Please return every line below that contains the string "video".

= Beginning of Section =

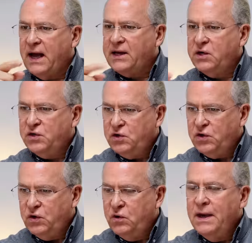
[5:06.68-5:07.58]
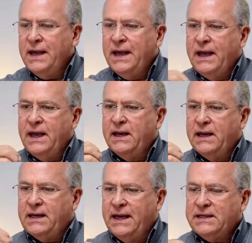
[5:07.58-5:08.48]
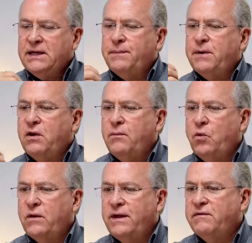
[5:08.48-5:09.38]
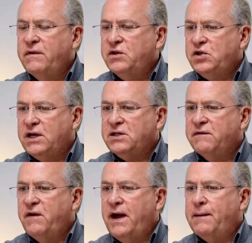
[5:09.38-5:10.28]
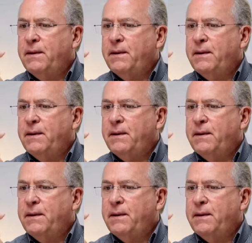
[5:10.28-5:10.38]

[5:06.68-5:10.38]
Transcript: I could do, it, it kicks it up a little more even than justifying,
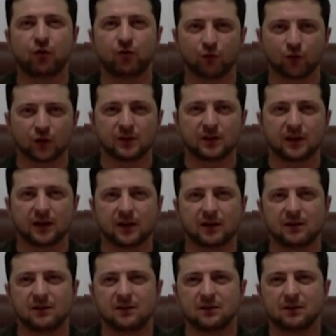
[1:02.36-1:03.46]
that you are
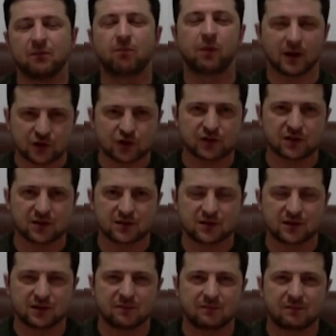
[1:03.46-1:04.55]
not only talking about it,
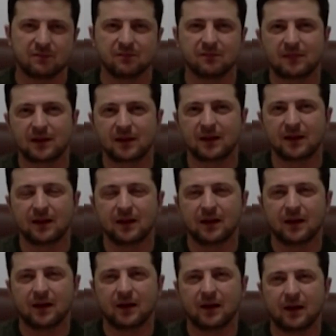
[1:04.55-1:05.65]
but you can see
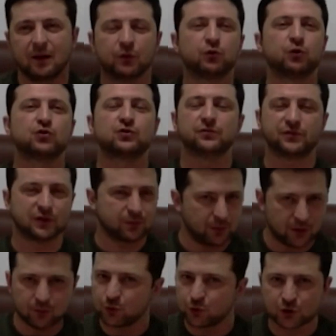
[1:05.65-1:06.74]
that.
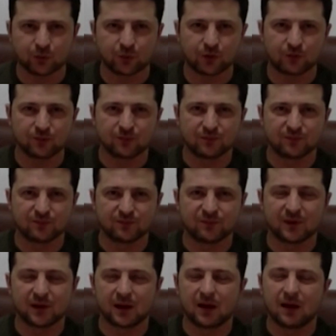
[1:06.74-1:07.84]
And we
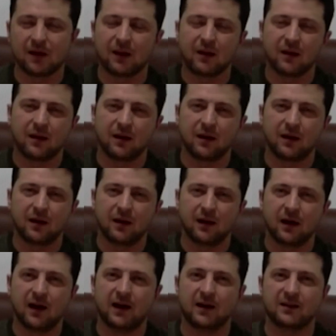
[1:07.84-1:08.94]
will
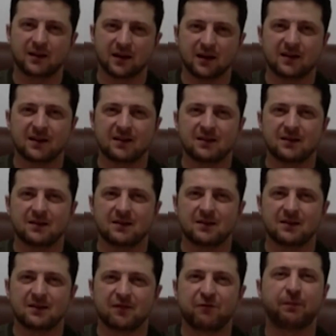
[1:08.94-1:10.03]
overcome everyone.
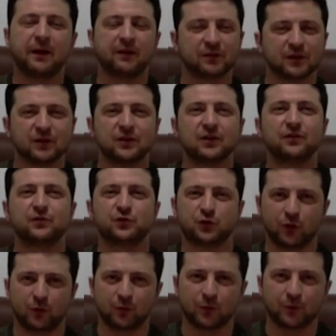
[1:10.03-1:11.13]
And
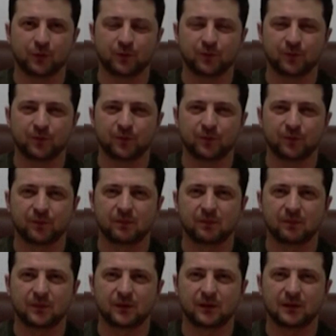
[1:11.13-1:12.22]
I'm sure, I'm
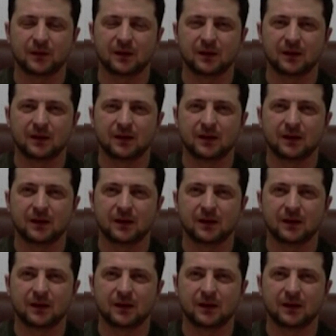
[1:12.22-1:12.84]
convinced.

= End of Section =
= Beginning of Section =

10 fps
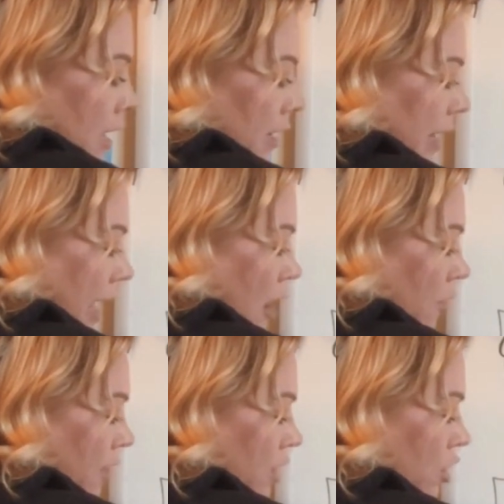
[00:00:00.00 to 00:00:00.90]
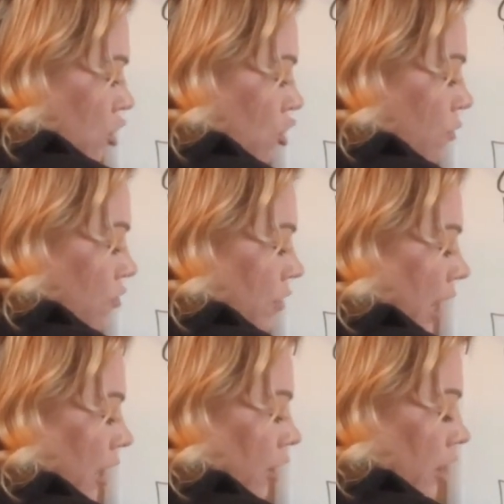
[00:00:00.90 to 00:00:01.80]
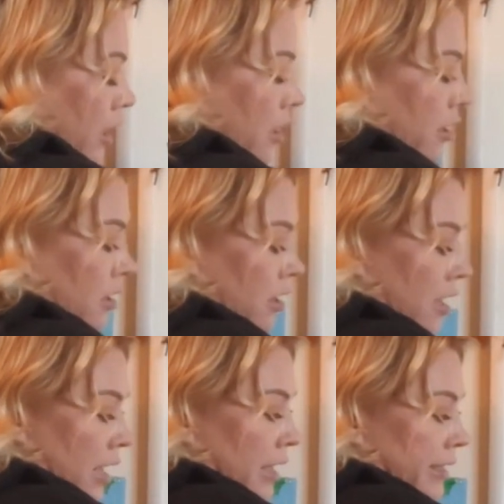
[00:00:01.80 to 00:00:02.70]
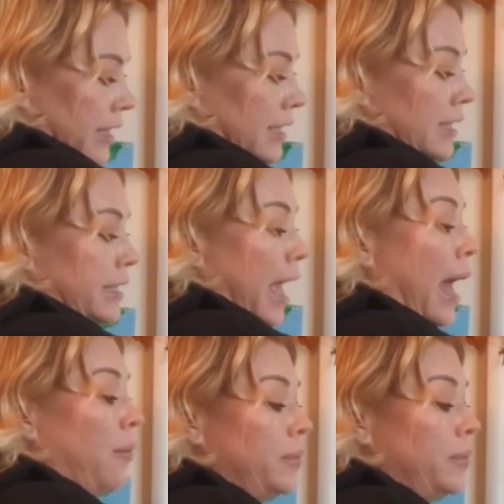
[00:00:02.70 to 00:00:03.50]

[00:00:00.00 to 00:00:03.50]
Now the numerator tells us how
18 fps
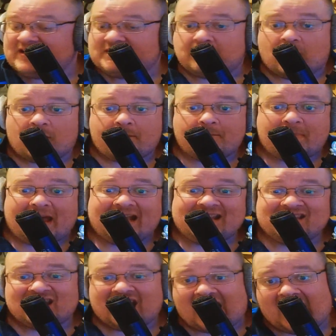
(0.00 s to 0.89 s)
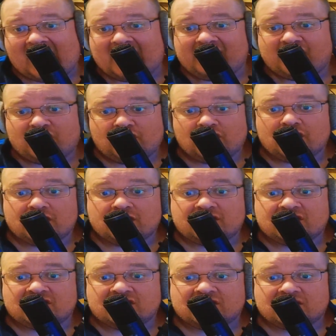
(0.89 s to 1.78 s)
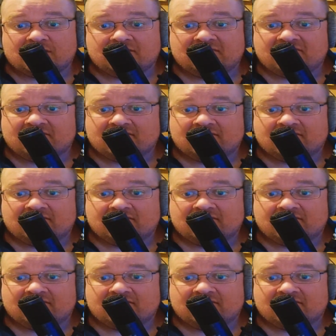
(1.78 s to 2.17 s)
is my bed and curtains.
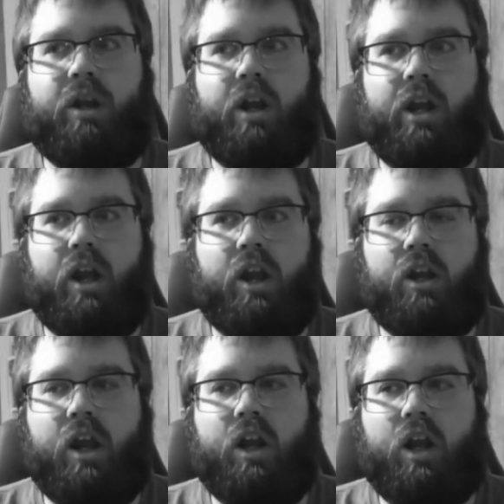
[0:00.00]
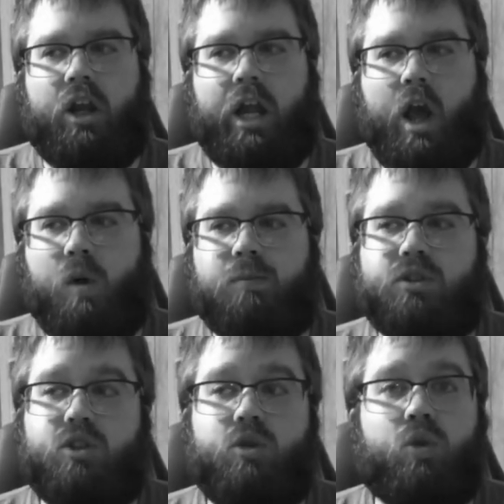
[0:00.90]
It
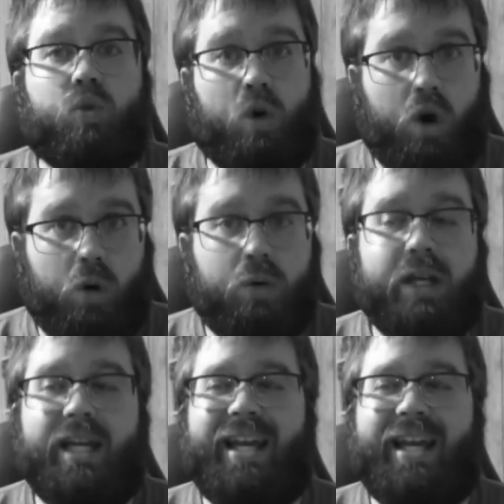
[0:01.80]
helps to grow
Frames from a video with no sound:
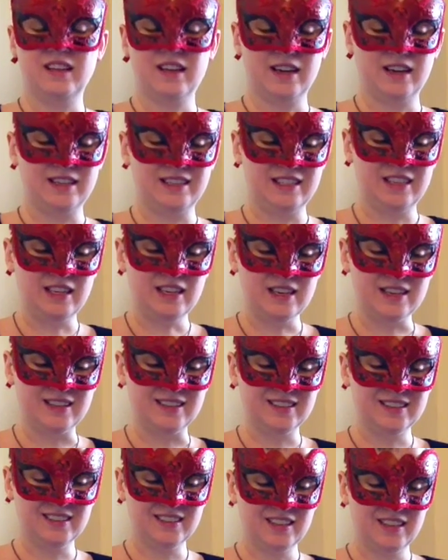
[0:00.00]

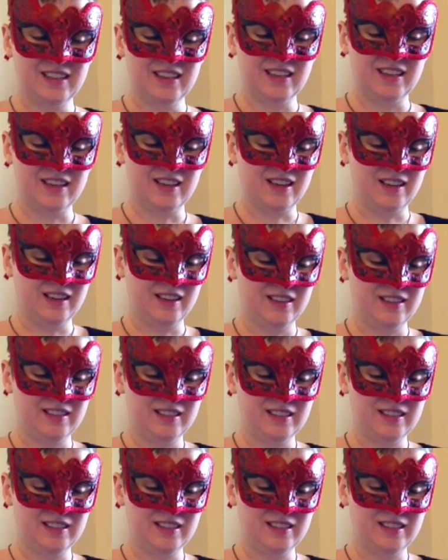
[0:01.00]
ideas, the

= End of Section =
= Beginning of Section =

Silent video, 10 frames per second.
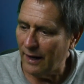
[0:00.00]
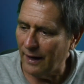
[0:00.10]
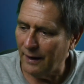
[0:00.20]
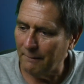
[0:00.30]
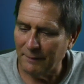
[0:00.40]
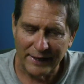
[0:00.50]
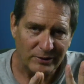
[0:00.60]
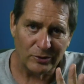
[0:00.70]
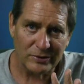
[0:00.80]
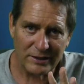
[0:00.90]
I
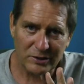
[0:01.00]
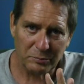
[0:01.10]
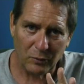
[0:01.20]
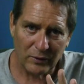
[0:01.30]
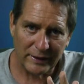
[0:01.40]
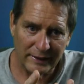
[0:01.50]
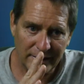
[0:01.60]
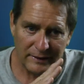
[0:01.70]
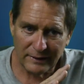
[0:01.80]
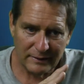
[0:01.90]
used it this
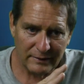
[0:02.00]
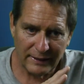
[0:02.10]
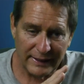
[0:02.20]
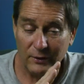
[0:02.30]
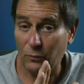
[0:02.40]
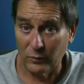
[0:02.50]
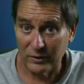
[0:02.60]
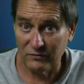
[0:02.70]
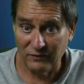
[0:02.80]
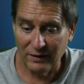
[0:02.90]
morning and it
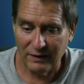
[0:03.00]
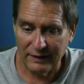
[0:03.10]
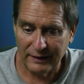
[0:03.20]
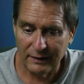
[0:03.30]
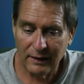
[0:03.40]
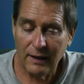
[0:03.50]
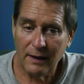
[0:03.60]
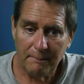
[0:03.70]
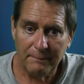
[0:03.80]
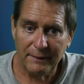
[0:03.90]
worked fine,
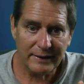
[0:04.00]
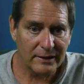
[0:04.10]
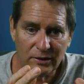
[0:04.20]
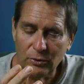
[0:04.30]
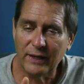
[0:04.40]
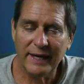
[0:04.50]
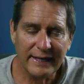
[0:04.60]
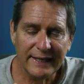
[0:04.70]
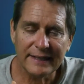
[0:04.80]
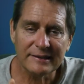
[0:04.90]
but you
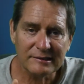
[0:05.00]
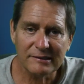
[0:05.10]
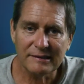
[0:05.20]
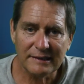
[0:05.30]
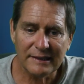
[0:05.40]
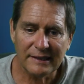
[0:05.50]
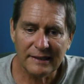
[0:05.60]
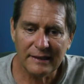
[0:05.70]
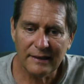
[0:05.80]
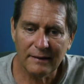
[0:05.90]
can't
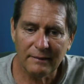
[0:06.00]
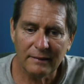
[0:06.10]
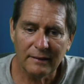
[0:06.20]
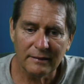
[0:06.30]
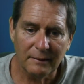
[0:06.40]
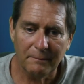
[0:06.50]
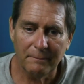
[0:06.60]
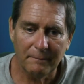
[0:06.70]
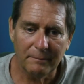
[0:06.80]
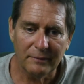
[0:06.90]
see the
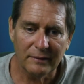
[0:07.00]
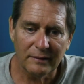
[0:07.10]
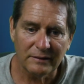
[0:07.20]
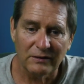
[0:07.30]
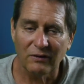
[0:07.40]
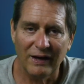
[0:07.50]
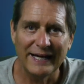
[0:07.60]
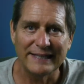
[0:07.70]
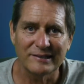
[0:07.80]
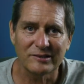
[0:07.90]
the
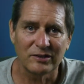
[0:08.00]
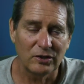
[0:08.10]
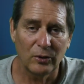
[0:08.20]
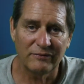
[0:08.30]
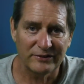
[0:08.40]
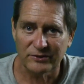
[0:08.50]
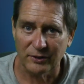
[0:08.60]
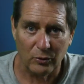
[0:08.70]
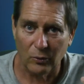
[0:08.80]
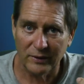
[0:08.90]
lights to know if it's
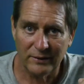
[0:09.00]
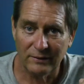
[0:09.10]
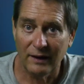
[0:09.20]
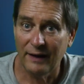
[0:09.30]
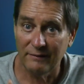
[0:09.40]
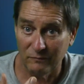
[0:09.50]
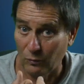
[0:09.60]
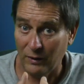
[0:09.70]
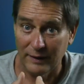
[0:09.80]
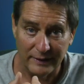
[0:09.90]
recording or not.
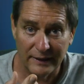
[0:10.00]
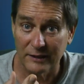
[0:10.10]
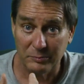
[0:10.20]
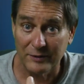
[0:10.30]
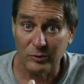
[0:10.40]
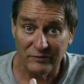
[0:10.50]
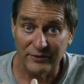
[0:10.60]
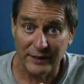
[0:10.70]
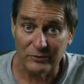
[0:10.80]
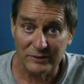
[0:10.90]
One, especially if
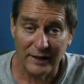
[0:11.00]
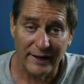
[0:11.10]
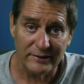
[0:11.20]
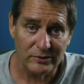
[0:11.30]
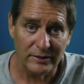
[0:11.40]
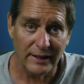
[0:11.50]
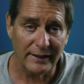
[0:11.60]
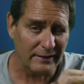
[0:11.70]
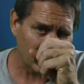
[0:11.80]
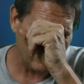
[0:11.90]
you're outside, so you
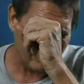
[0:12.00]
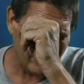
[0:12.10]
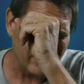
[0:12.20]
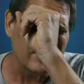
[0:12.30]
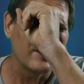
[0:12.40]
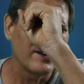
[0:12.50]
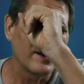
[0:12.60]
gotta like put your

= End of Section =

● Answer to this problem:
Frames from a video with no sound:
Silent video, 10 frames per second.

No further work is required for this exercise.